[Stored data]
=====
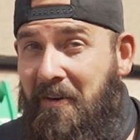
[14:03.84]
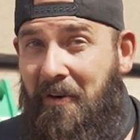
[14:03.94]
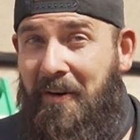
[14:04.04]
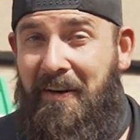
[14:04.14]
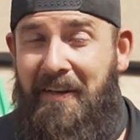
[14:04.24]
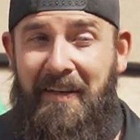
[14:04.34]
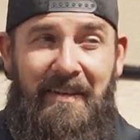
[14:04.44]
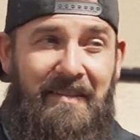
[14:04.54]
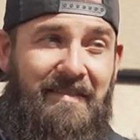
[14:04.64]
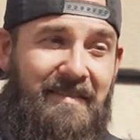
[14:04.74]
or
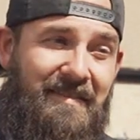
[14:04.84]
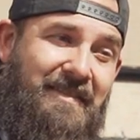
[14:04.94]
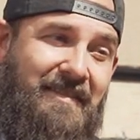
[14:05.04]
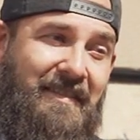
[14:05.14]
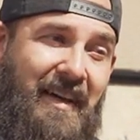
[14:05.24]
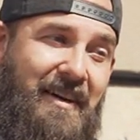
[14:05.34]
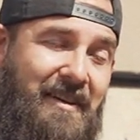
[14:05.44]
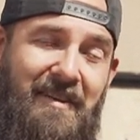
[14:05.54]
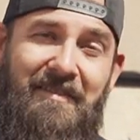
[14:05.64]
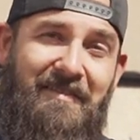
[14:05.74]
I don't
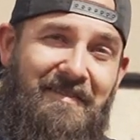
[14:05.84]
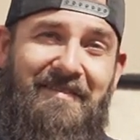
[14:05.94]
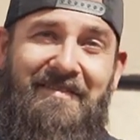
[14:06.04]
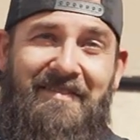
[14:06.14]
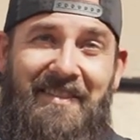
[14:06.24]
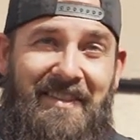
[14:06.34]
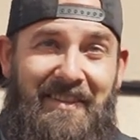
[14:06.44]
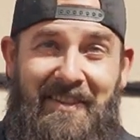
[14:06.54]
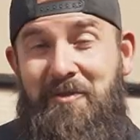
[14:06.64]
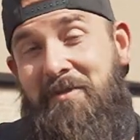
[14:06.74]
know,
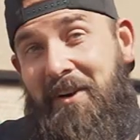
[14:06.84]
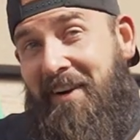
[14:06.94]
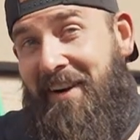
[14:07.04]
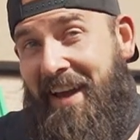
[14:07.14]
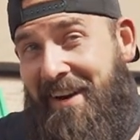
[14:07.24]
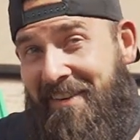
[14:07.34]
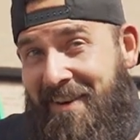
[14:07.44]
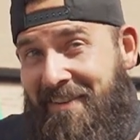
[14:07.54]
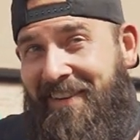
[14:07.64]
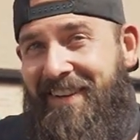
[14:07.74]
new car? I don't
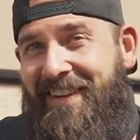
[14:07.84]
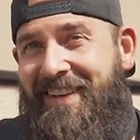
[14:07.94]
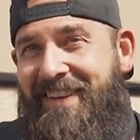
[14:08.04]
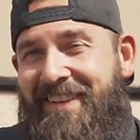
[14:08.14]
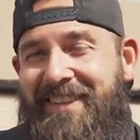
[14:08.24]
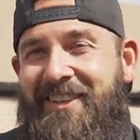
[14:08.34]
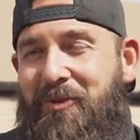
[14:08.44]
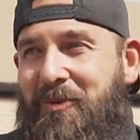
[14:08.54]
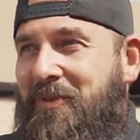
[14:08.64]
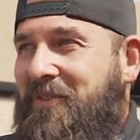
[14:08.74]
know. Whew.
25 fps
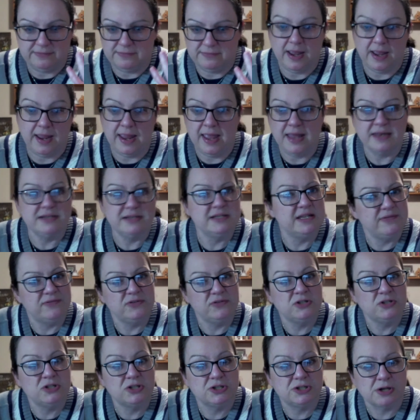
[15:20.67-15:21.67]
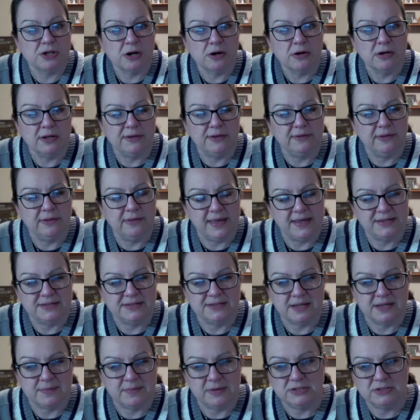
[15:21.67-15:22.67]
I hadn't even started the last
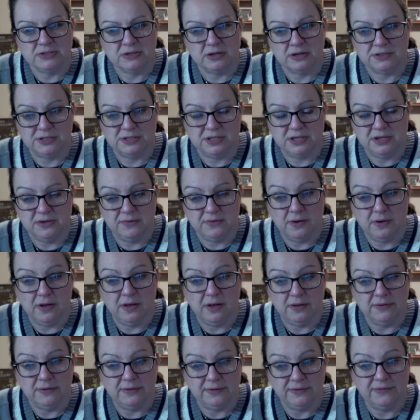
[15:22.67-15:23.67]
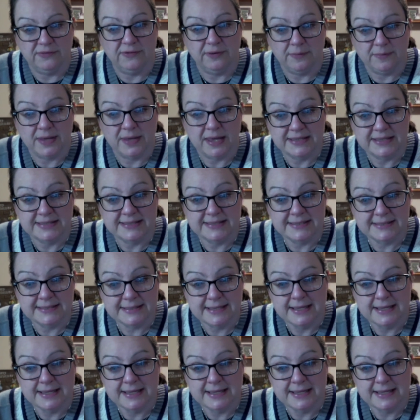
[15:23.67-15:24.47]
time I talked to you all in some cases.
=====
» **Description of the task**
Would you write out each entry word for word and omit the images?

» **Result of the exercise**
[14:03.84]
[14:03.94]
[14:04.04]
[14:04.14]
[14:04.24]
[14:04.34]
[14:04.44]
[14:04.54]
[14:04.64]
[14:04.74]
or
[14:04.84]
[14:04.94]
[14:05.04]
[14:05.14]
[14:05.24]
[14:05.34]
[14:05.44]
[14:05.54]
[14:05.64]
[14:05.74]
I don't
[14:05.84]
[14:05.94]
[14:06.04]
[14:06.14]
[14:06.24]
[14:06.34]
[14:06.44]
[14:06.54]
[14:06.64]
[14:06.74]
know,
[14:06.84]
[14:06.94]
[14:07.04]
[14:07.14]
[14:07.24]
[14:07.34]
[14:07.44]
[14:07.54]
[14:07.64]
[14:07.74]
new car? I don't
[14:07.84]
[14:07.94]
[14:08.04]
[14:08.14]
[14:08.24]
[14:08.34]
[14:08.44]
[14:08.54]
[14:08.64]
[14:08.74]
know. Whew.
25 fps
[15:20.67-15:21.67]
[15:21.67-15:22.67]
I hadn't even started the last
[15:22.67-15:23.67]
[15:23.67-15:24.47]
time I talked to you all in some cases.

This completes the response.